→ Dataset:
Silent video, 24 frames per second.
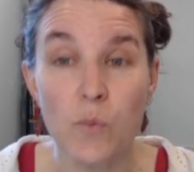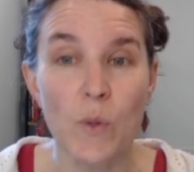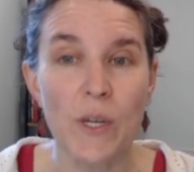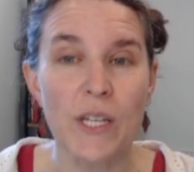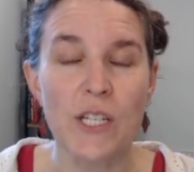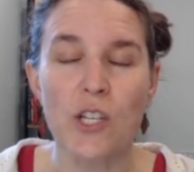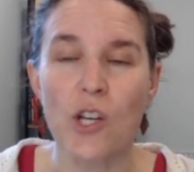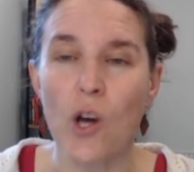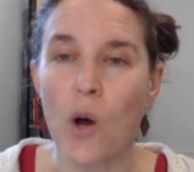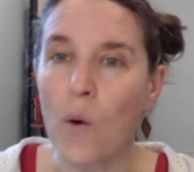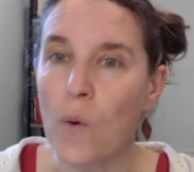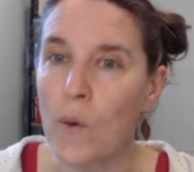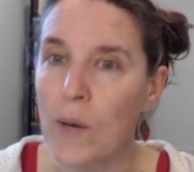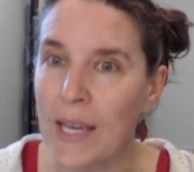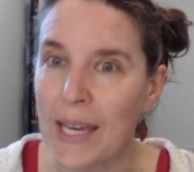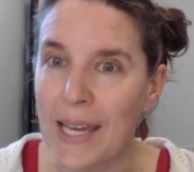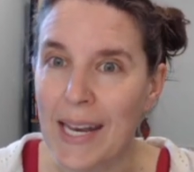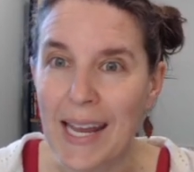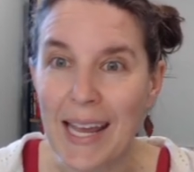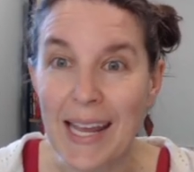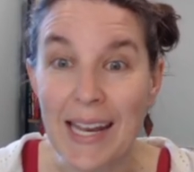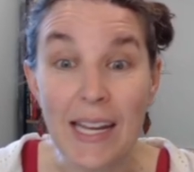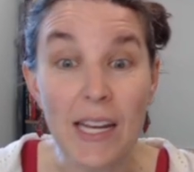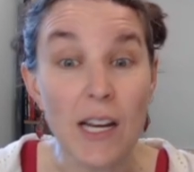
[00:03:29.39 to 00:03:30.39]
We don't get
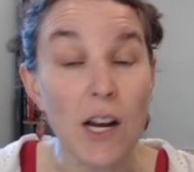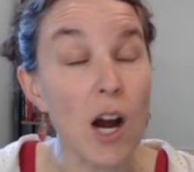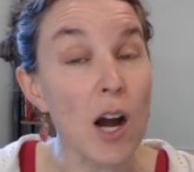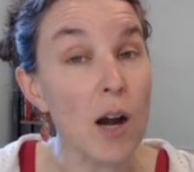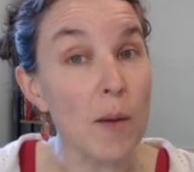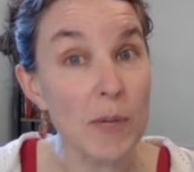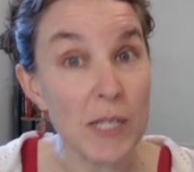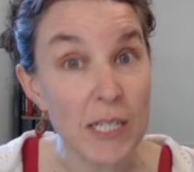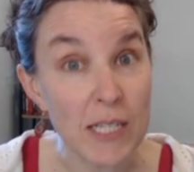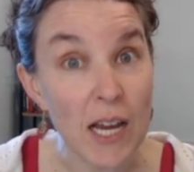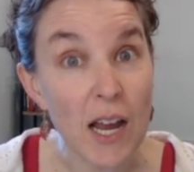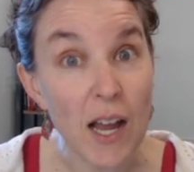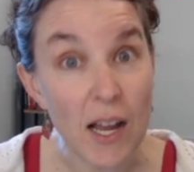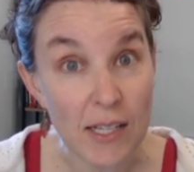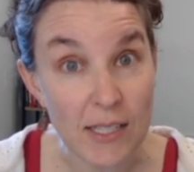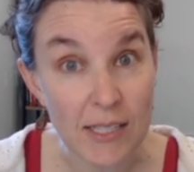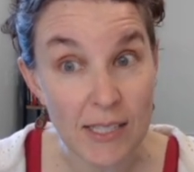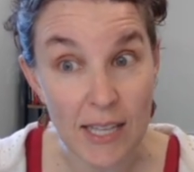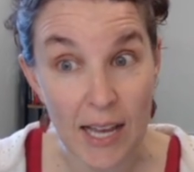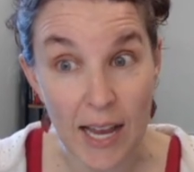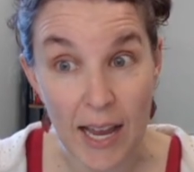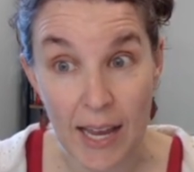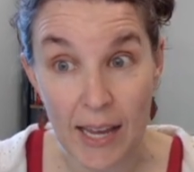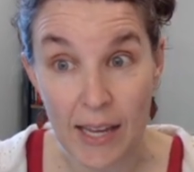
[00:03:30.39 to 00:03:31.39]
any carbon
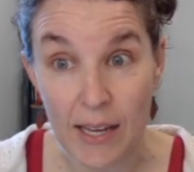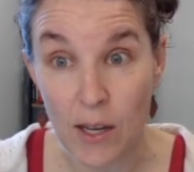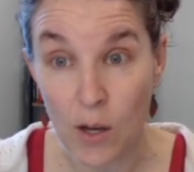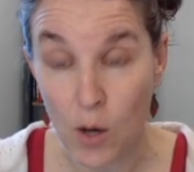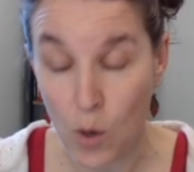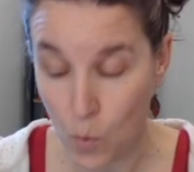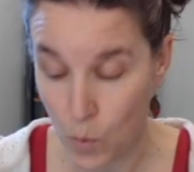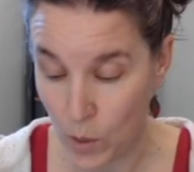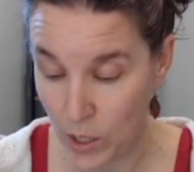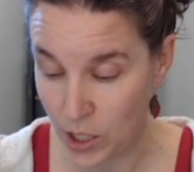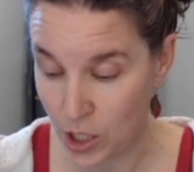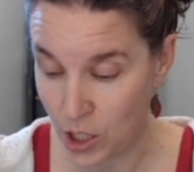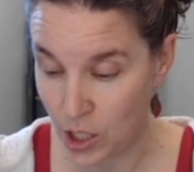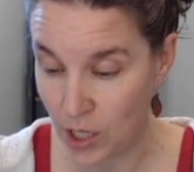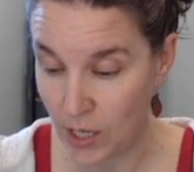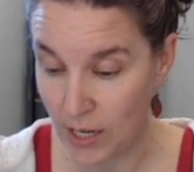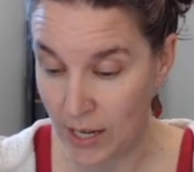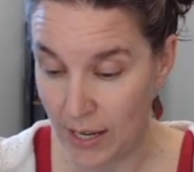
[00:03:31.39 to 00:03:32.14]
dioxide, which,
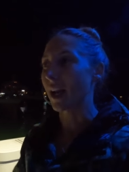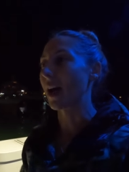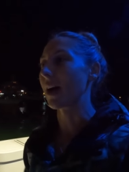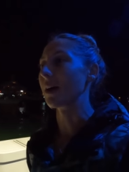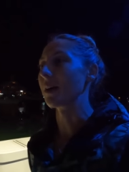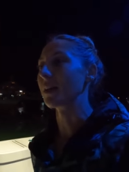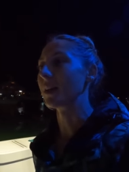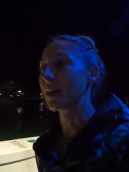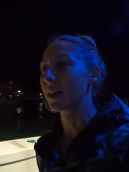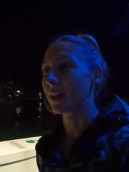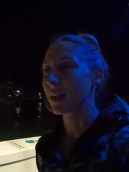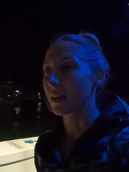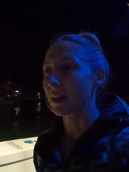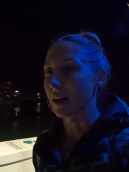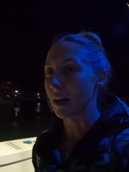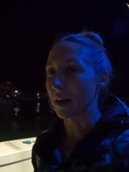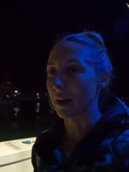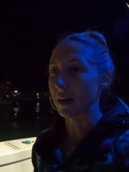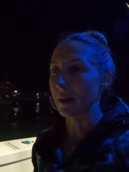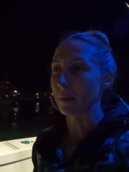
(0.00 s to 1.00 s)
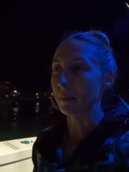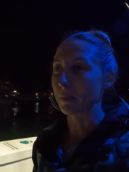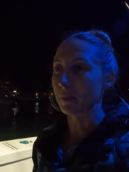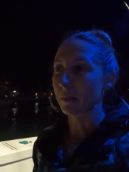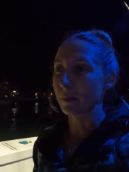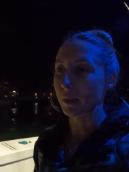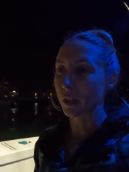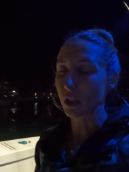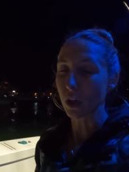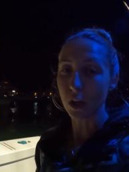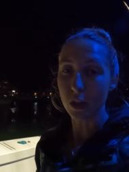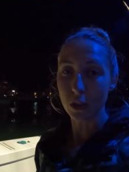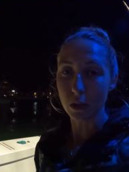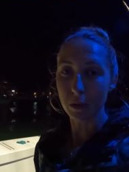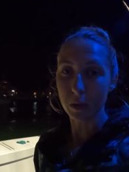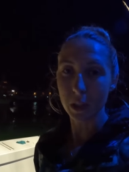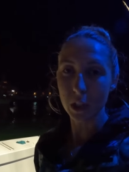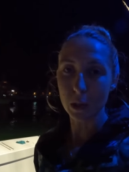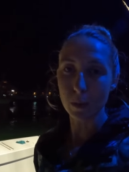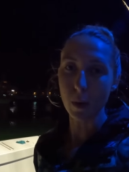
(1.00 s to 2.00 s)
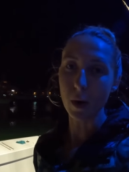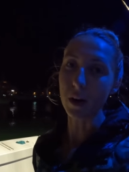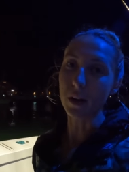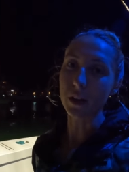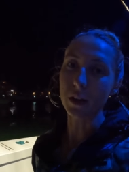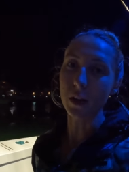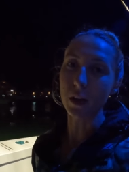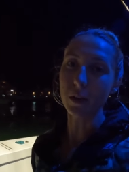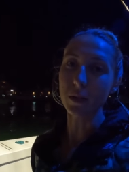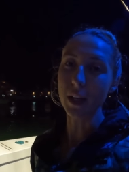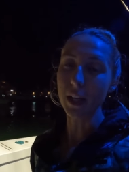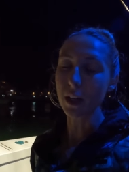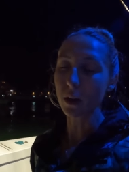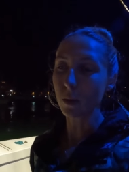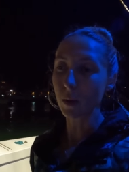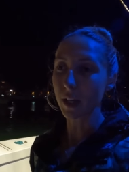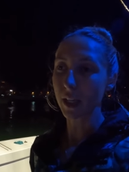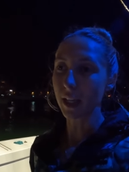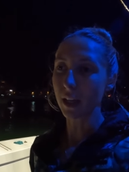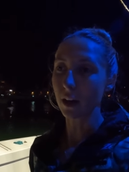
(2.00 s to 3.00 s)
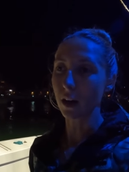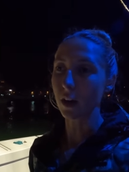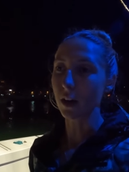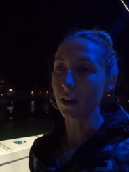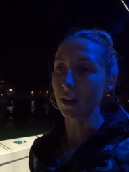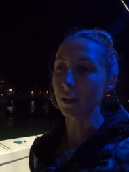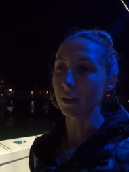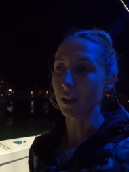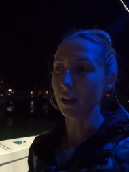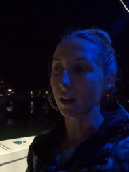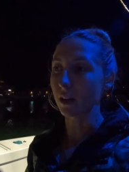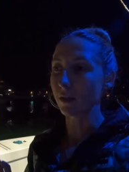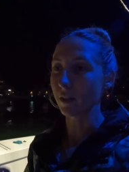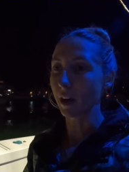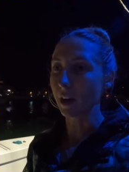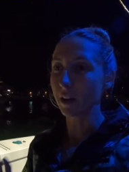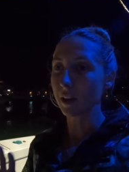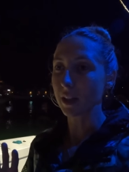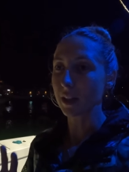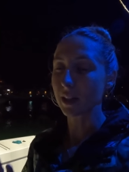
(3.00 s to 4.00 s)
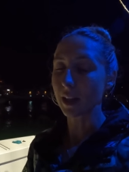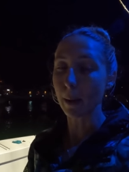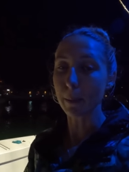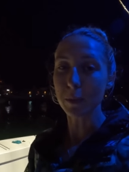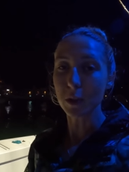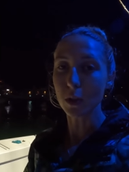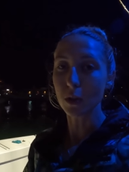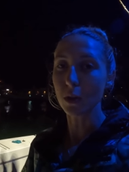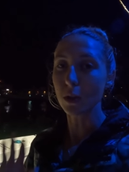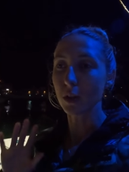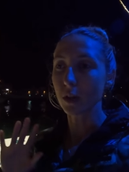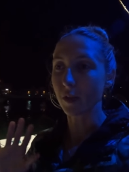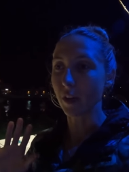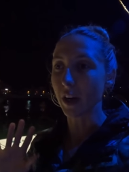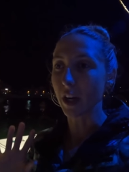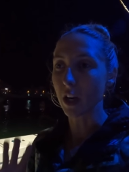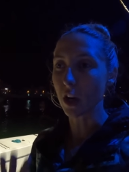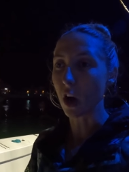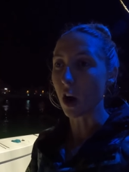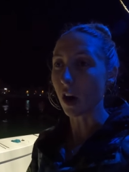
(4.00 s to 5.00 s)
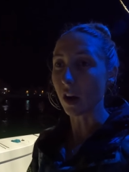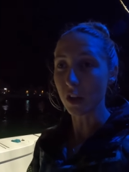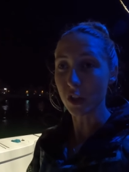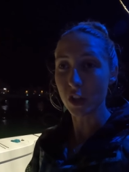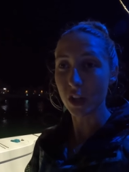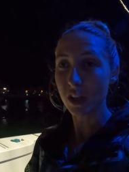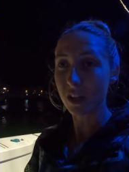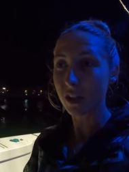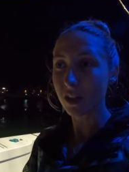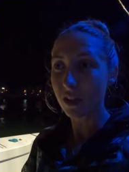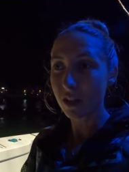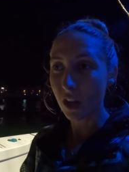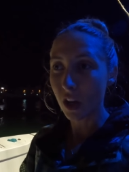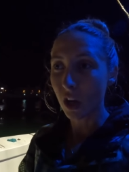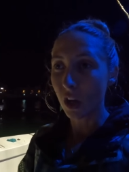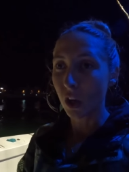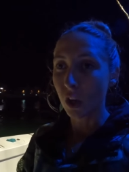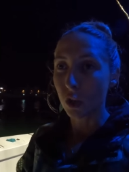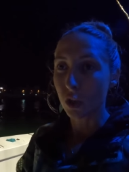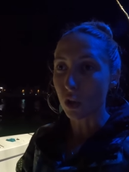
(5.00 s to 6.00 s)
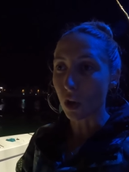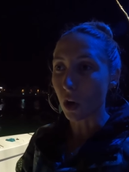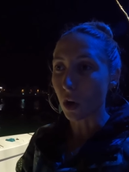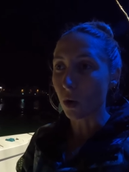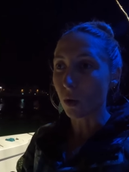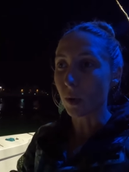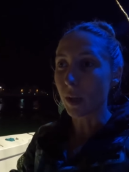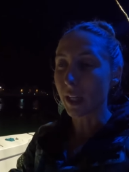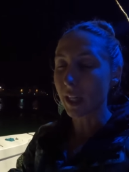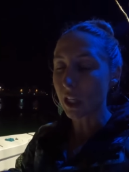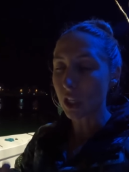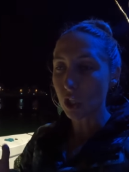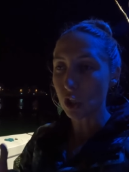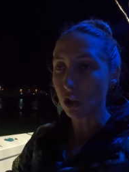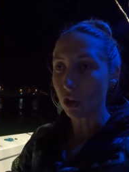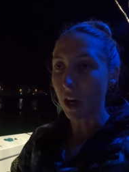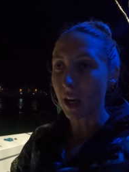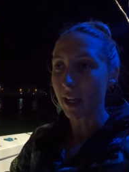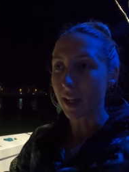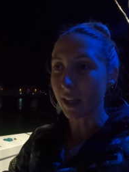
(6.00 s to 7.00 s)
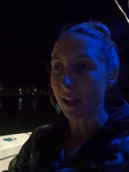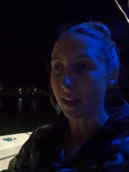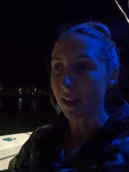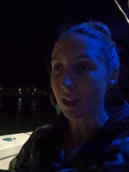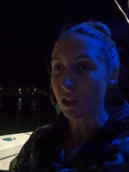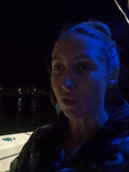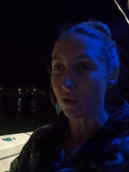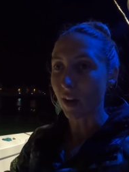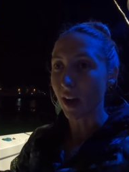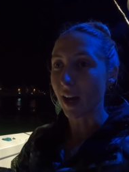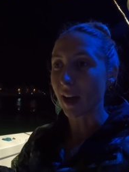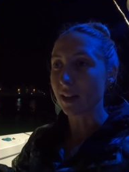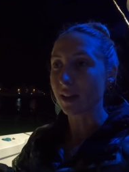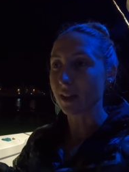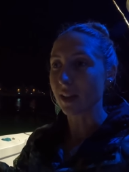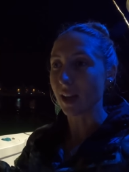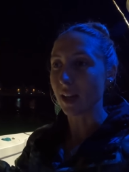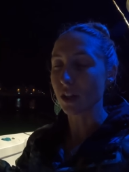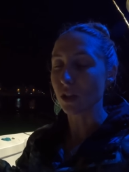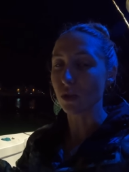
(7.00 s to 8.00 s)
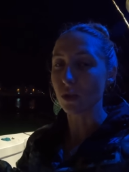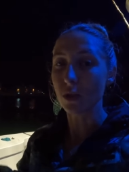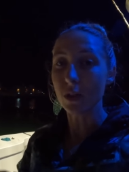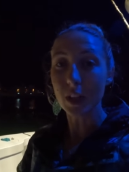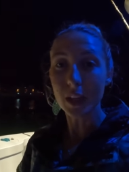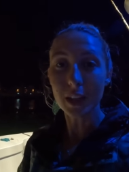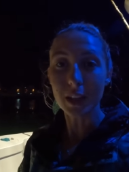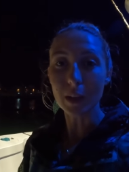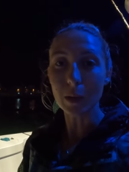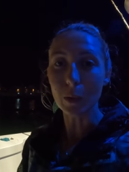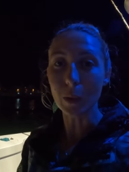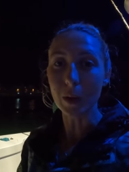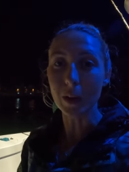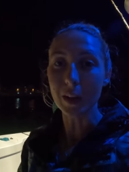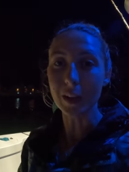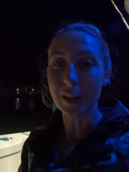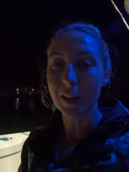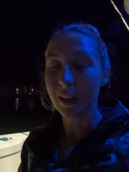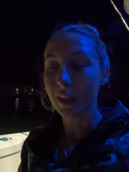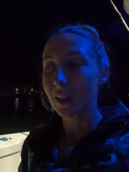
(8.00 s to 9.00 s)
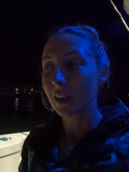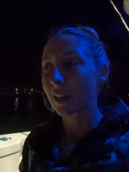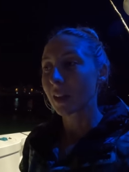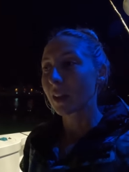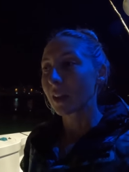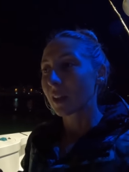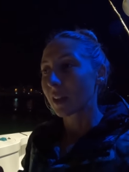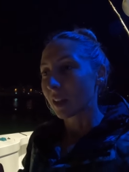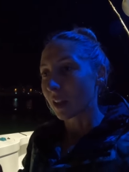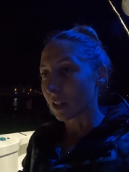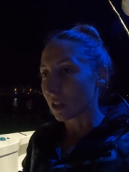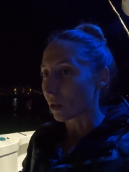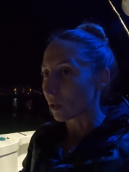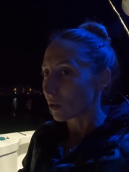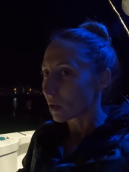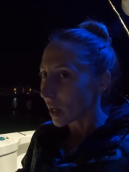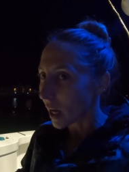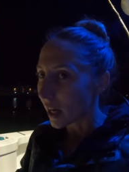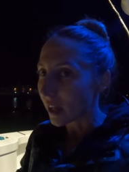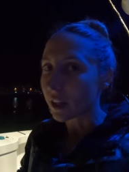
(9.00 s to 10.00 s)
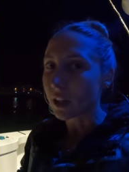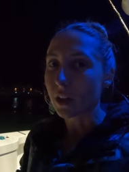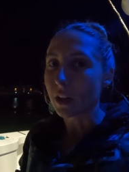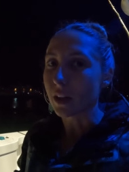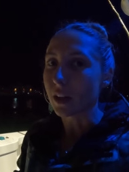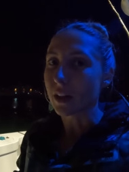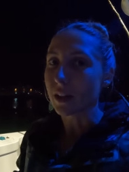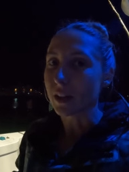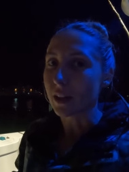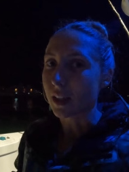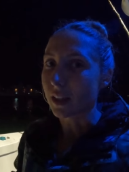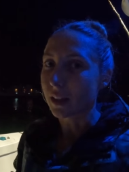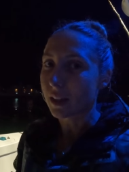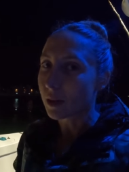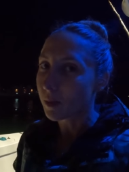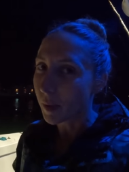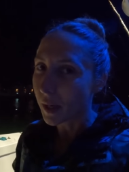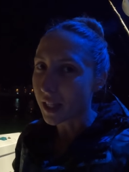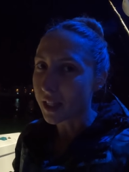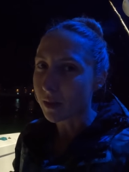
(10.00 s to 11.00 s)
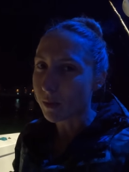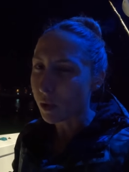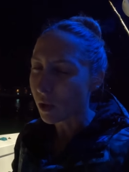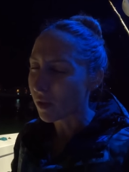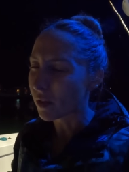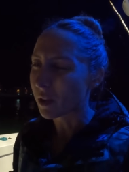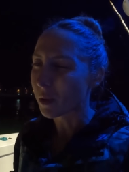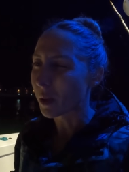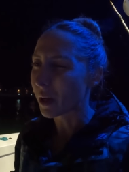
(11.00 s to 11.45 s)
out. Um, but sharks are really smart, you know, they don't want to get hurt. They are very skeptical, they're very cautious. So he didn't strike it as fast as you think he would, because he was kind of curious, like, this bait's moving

→ Work to complete: From the first line to the last, repeat the material exactly, but drop the pictures.

→ Exercise response:
Silent video, 24 frames per second.
[00:03:29.39 to 00:03:30.39]
We don't get
[00:03:30.39 to 00:03:31.39]
any carbon
[00:03:31.39 to 00:03:32.14]
dioxide, which,
(0.00 s to 1.00 s)
(1.00 s to 2.00 s)
(2.00 s to 3.00 s)
(3.00 s to 4.00 s)
(4.00 s to 5.00 s)
(5.00 s to 6.00 s)
(6.00 s to 7.00 s)
(7.00 s to 8.00 s)
(8.00 s to 9.00 s)
(9.00 s to 10.00 s)
(10.00 s to 11.00 s)
(11.00 s to 11.45 s)
out. Um, but sharks are really smart, you know, they don't want to get hurt. They are very skeptical, they're very cautious. So he didn't strike it as fast as you think he would, because he was kind of curious, like, this bait's moving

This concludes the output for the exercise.